For a woman with AIDS, it may be a bit difficult to have a healthy child, but with the continuous improvement of medical technology, there is a kind of "mother-to-child blocking" method that will allow these women to realize the dream of having a healthy baby.
The so-called "mother-to-child blockade" refers to the interruption of HIV transmission from mother to child through the use of medication for pregnant women, the use of medication for babies at birth, and artificial feeding after an HIV-infected woman has become pregnant. Mothers-to-be are required to start taking anti-HIV medication within 28 weeks of pregnancy to minimize the transmission of the virus to their unborn babies. If possible, the mother should have a cesarean section to prevent the fetus from coming into contact with the mother's secretions or blood during delivery. The mother should also try not to let her child breastfeed after delivery, and if it is unavoidable, she should express and reheat the milk to minimize the chance of HIV transmission to her child through breast milk. However, it is still necessary to choose good quality and safe breastmilk substitutes and use artificial feeding methods to minimize the chance of the child being infected.

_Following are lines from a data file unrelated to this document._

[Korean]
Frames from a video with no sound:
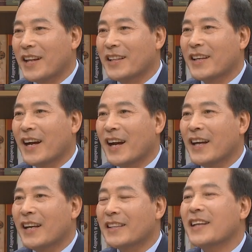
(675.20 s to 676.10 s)
와 있는가
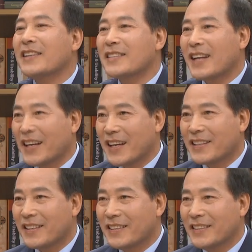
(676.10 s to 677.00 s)
테스트하기
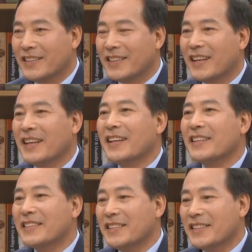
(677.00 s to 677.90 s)
위해서는 음,
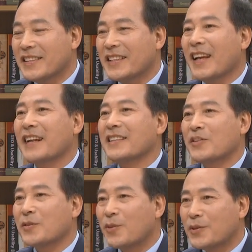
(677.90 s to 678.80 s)
음. 내가
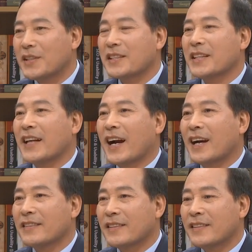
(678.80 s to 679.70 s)
자꾸 콘테스트
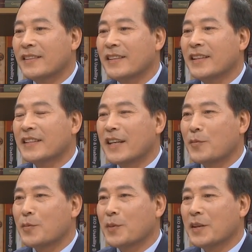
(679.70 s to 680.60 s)
나가서 네.
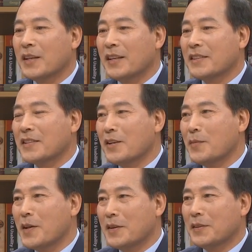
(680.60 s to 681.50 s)
작품을
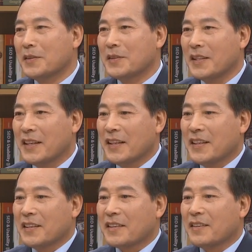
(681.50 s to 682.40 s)
처음에는
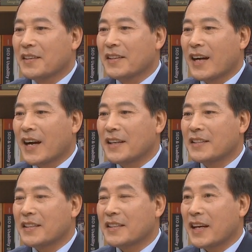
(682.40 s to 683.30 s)
네. 거기
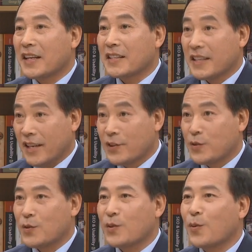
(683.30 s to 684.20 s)
나가기 전에 자기가 제일
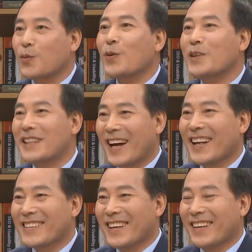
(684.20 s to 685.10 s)
똑똑한줄
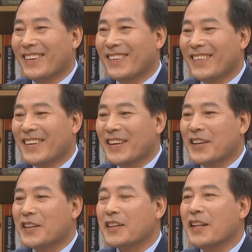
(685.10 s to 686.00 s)
알았어요. 아,
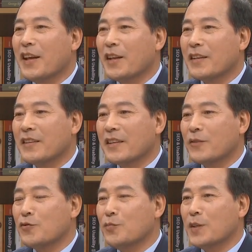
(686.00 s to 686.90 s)
예. 내
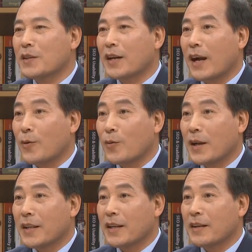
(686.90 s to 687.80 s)
이제 준비해서 갖고
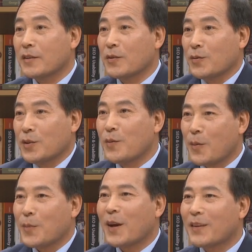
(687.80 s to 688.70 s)
갈 때는 네. 용기
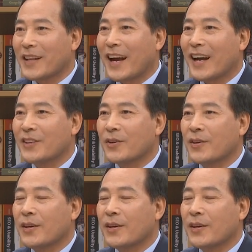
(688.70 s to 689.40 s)
네. 1배에서 나가죠.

In addition, during pregnancy, mothers-to-be need to face reality correctly, maintain a calm mood during pregnancy, reduce the chances of mother-to-child transmission through a positive attitude, and protect the health of the child's whole life with all the efforts they can do!

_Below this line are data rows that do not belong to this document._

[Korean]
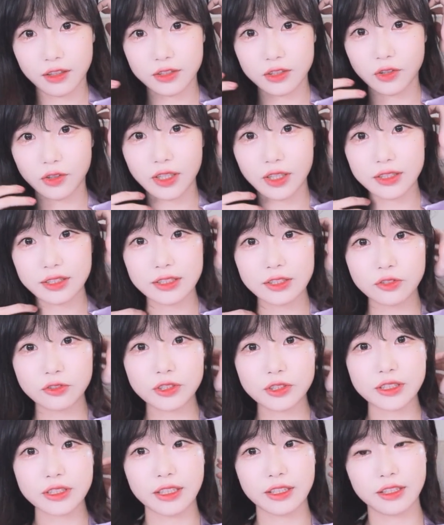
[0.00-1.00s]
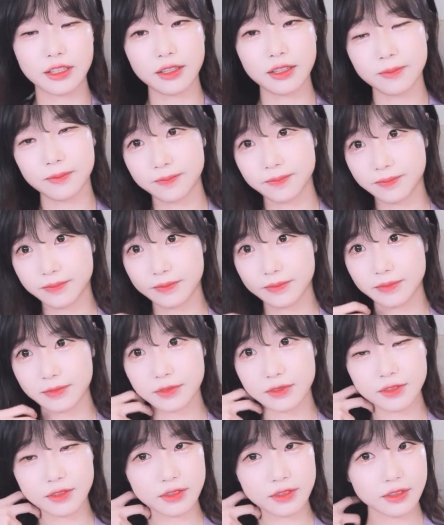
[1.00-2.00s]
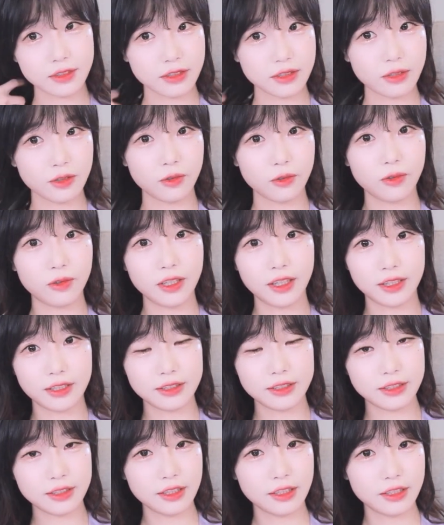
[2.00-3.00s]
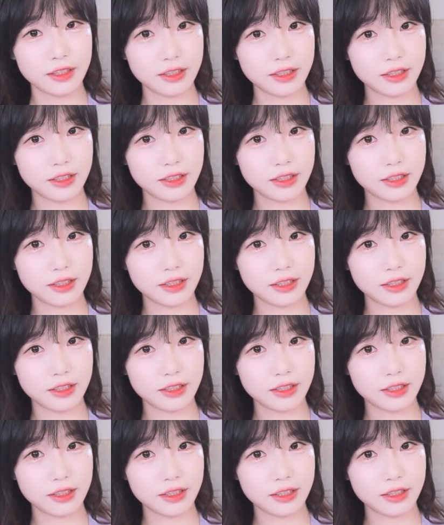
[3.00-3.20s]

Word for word: 저거 한 일주일 됐나? 올라간 지?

AIDS patients can give birth to healthy babies, single-positive or double-positive can give birth to healthy babies, but there are prerequisites, single-positive families through antiretroviral treatment to control the disease load at undetectable levels, and under the guidance of the doctor for conception, the current level of medical technology through artificial insemination. After the semen is washed, a healthy baby can be born.